Nationally, Americans, including Southerners, allocate about 14 percent of their budget for food, not counting alcohol. These expenditures include food at home and in restaurants. How people decide to spend their food dollars, whether in fast food restaurants, traditional restaurants, supermarkets, health food stores, etc. tends to relate more to their age, family situation, and lifestyle than the part of the country they live in. A single person under age 25 anywhere in the country is likely to spend a bigger portion of his income in restaurants than a married couple with small children.

Interestingly, Southerners spend about the same amount of money on clothes ($1,507) as they do on entertainment ($1,561). Southerners spend 5 percent of their budgets for entertainment and another 5 for clothes, jewelry, and shoes. “Entertainment” expenses are things such as fees and admissions, televisions, radios, or sound equipment, and also money spent on pets, toys, and playground equipment.”Health care” includes health insurance, medical services, drugs, and medical supplies. Southerners are spending a little bit more on health care, both in dollars ($1,902) and as a percent (6%) of total spending, than the national average ($1,841 and 5%).
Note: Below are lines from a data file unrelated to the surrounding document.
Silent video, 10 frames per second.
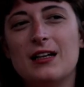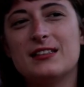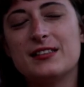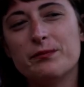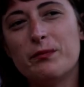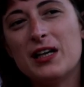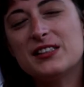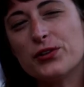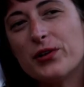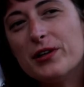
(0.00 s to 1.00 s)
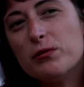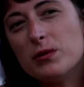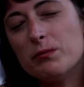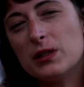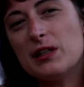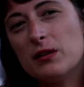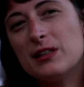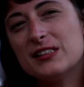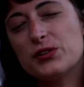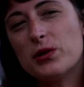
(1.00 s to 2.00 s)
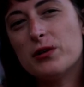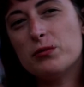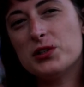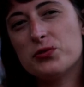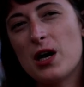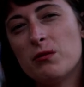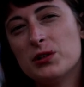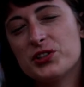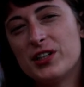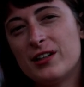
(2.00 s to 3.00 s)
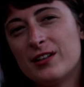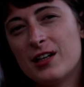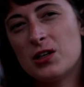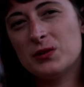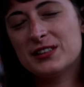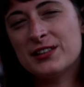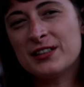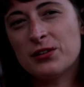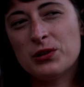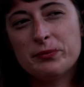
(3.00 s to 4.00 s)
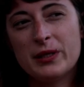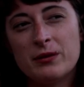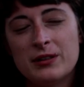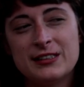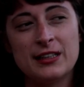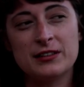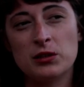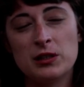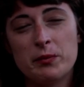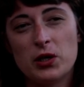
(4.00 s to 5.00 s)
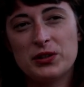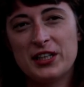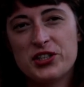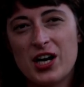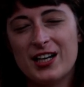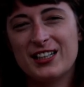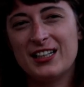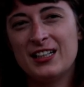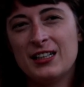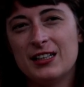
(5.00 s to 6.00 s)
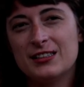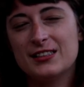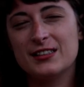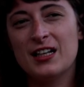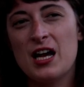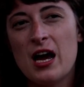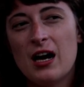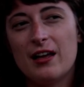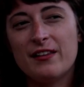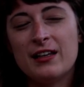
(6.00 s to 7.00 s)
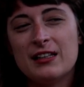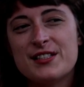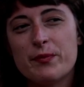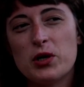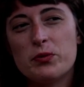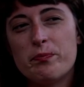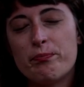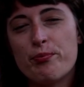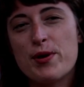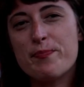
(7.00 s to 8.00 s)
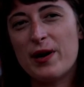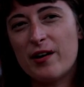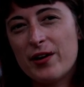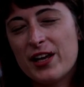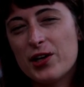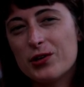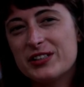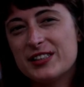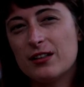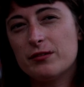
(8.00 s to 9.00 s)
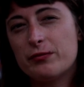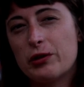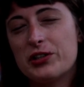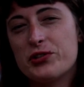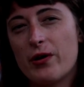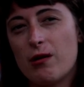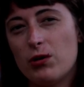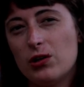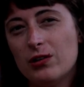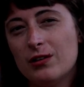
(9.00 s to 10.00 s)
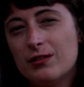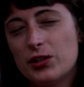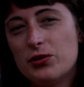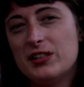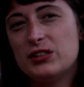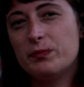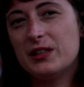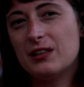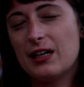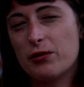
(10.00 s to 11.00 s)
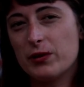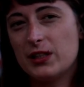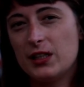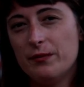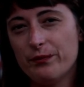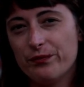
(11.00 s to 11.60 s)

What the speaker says: it's my story, the story which I will share now, it's not only about hitchhiking, I think it's about preparing yourself for a travel. You need to be like really,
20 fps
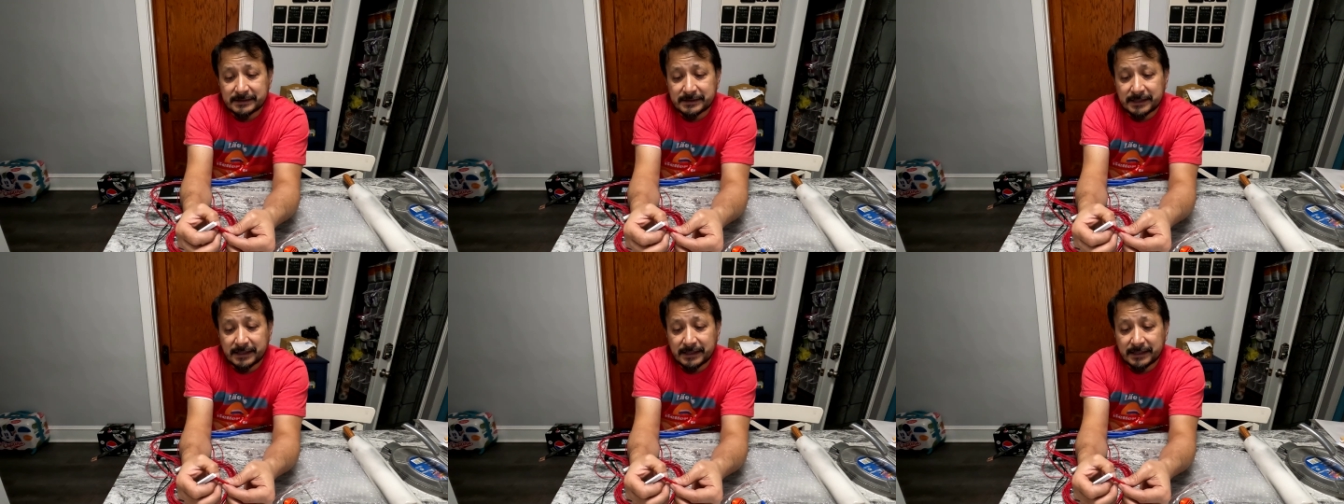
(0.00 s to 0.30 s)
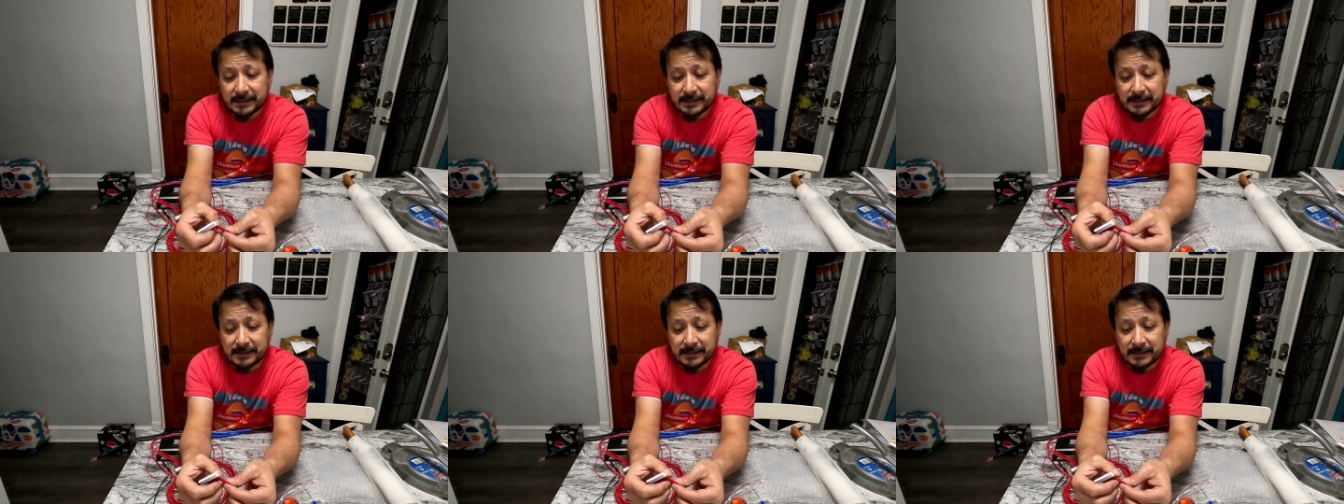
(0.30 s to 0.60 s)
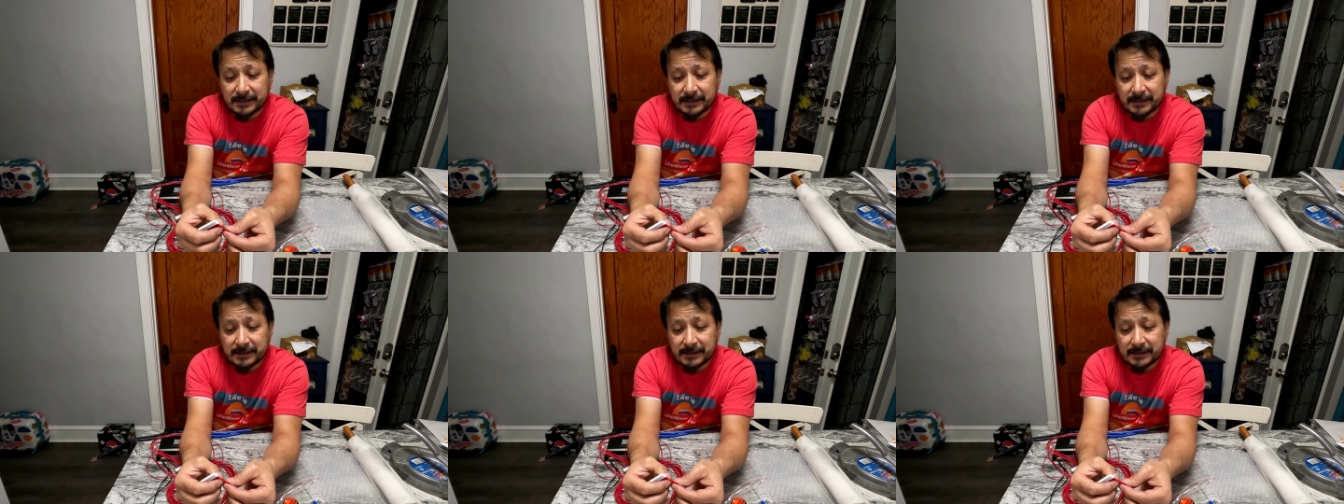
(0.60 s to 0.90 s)

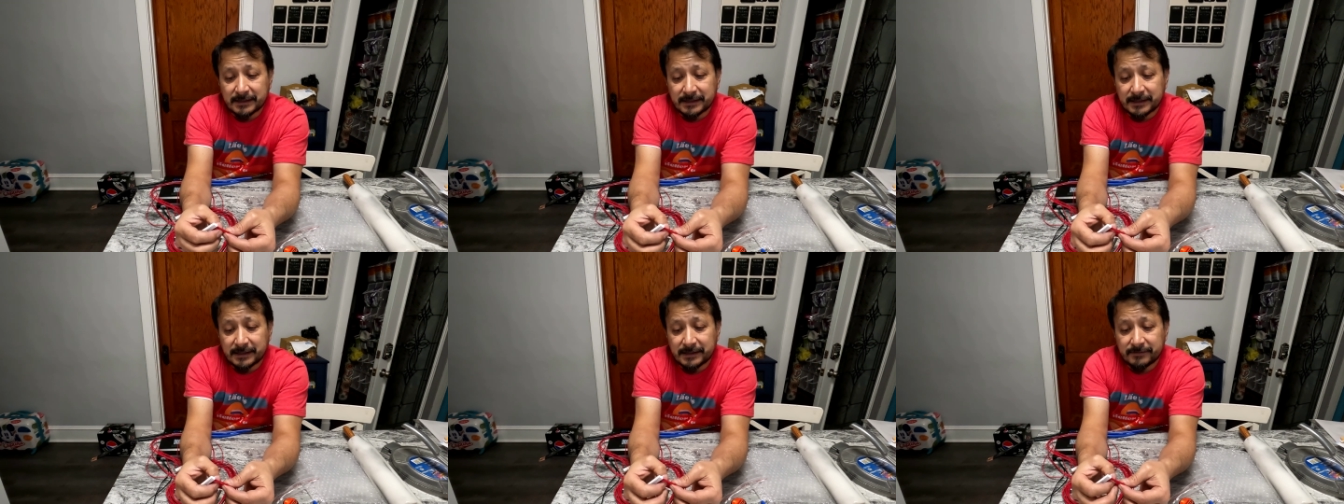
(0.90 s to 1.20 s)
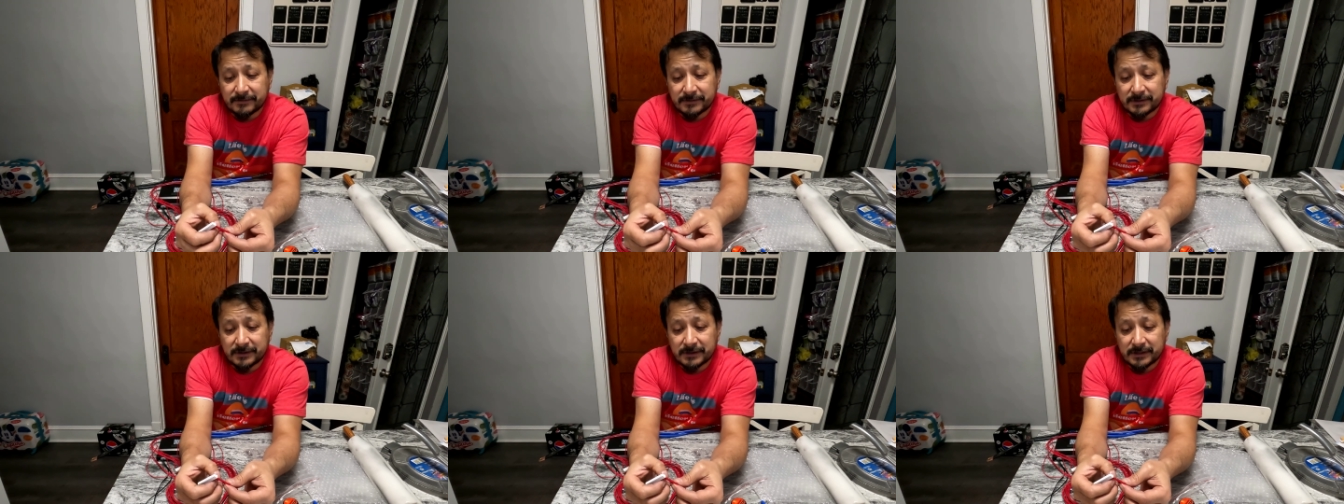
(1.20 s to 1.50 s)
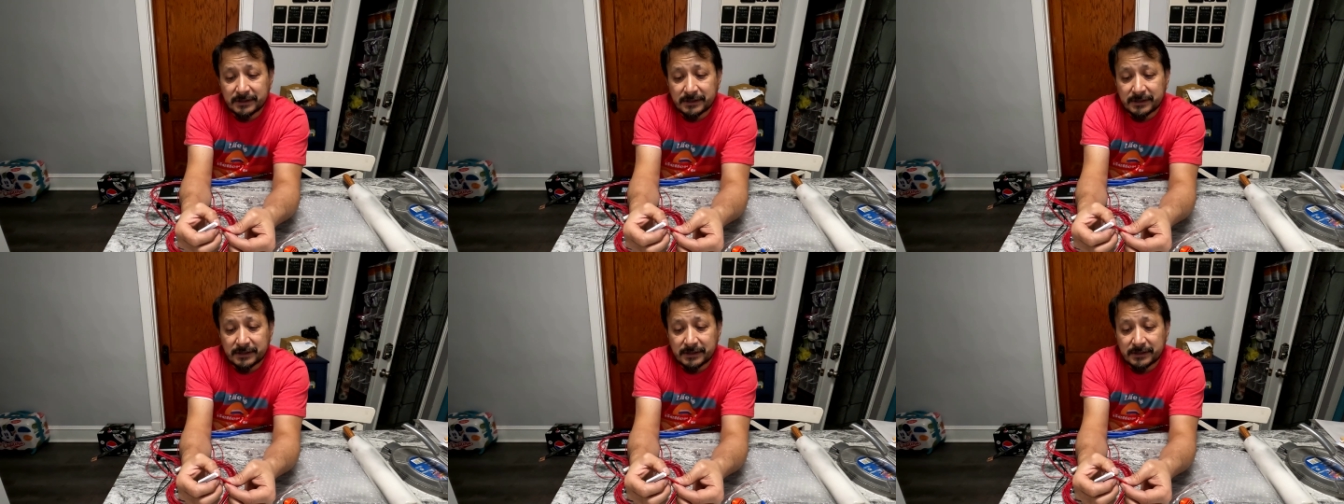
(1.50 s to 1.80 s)
10, 11,
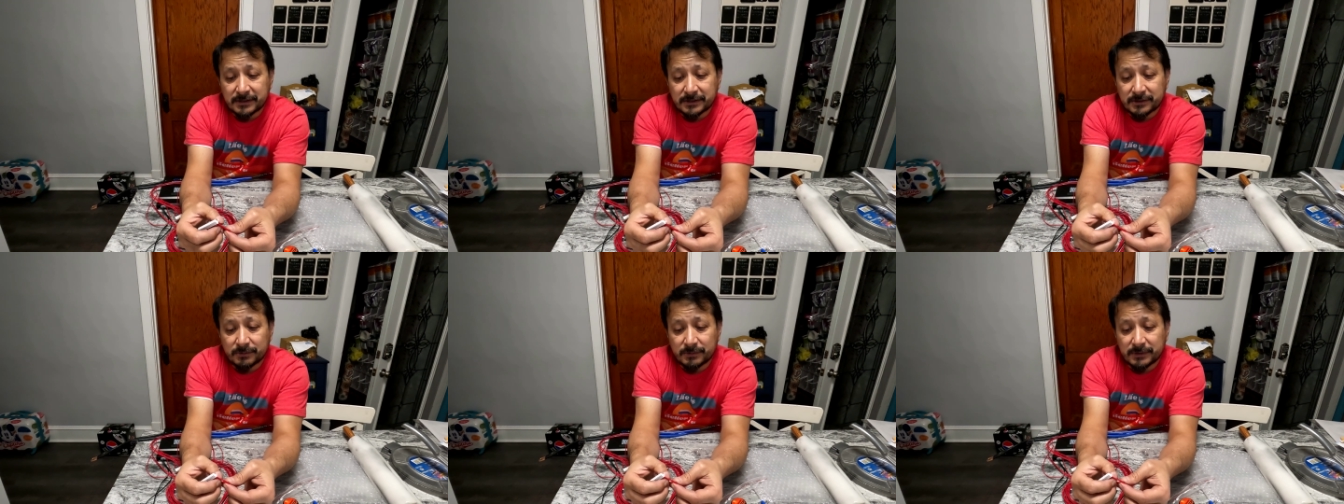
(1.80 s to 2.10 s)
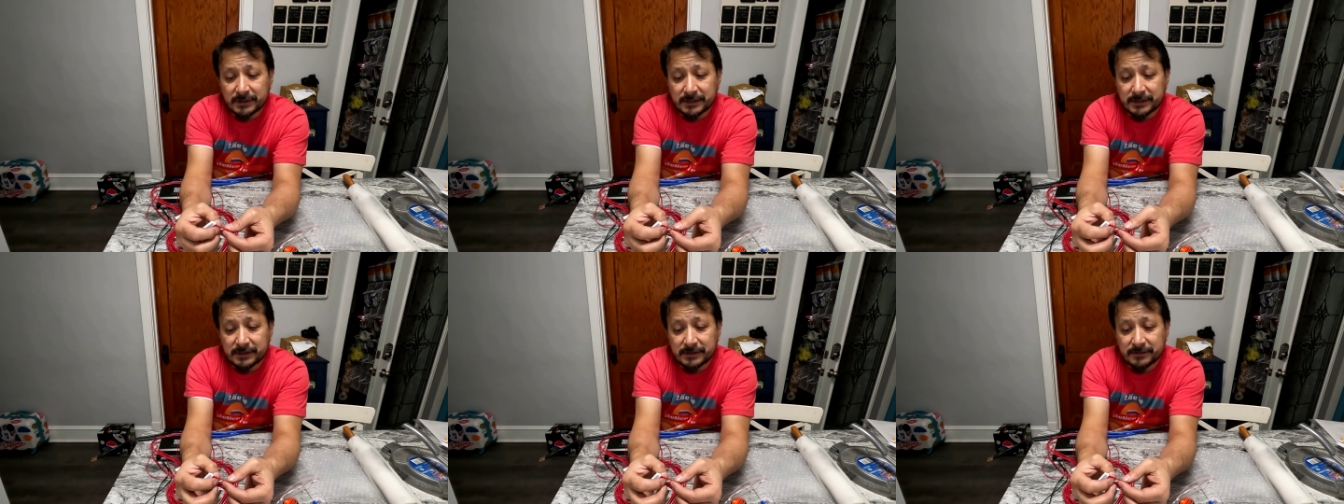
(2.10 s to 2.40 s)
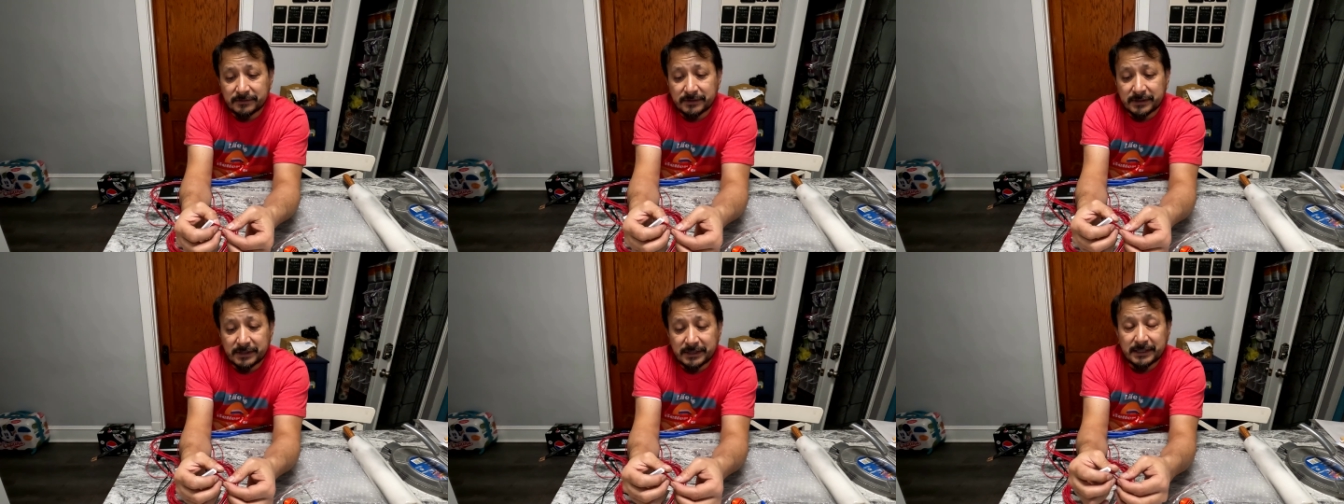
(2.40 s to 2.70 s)

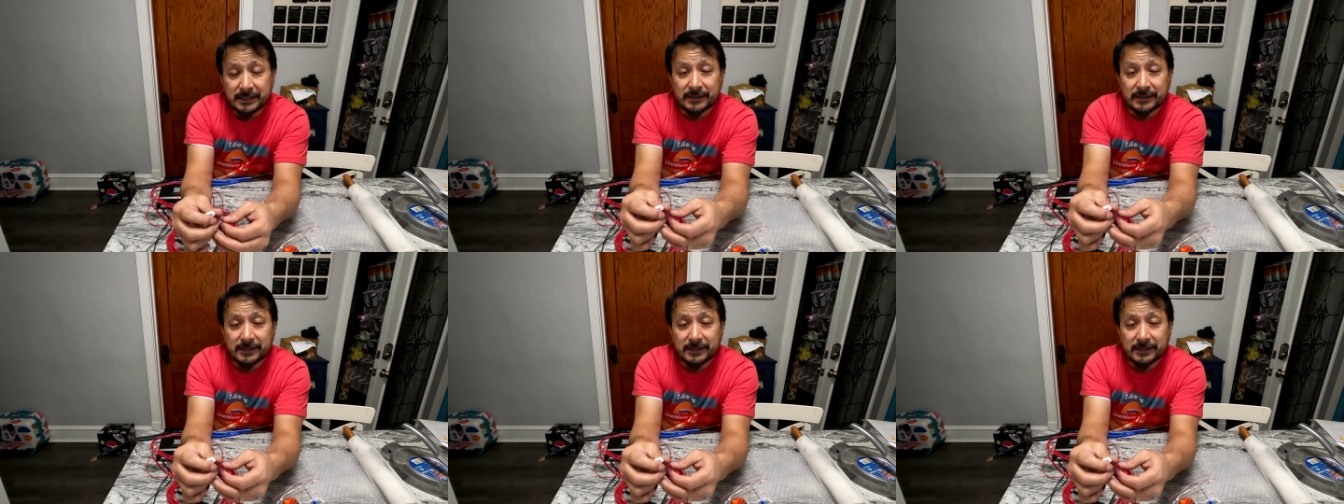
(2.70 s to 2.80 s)
12.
Southerners give 3 percent of their budgets for cash contributions, and 9 percent for insurance and pensions. They spend 2 percent for personal care products, 1 percent for tobacco, 1 percent for alcohol, and 1 percent for education.

The Department of Labor’s expenditure data should be used with care. The amounts are averages. An individual household may spend more or less than the average, depending on its particular characteristics. In any geographic region, income, age of family members, and taste influence expenditures. Nevertheless, the Consumer Expenditure Survey gives us a fascinating view of how the South is similar to, and different from, the rest of the county.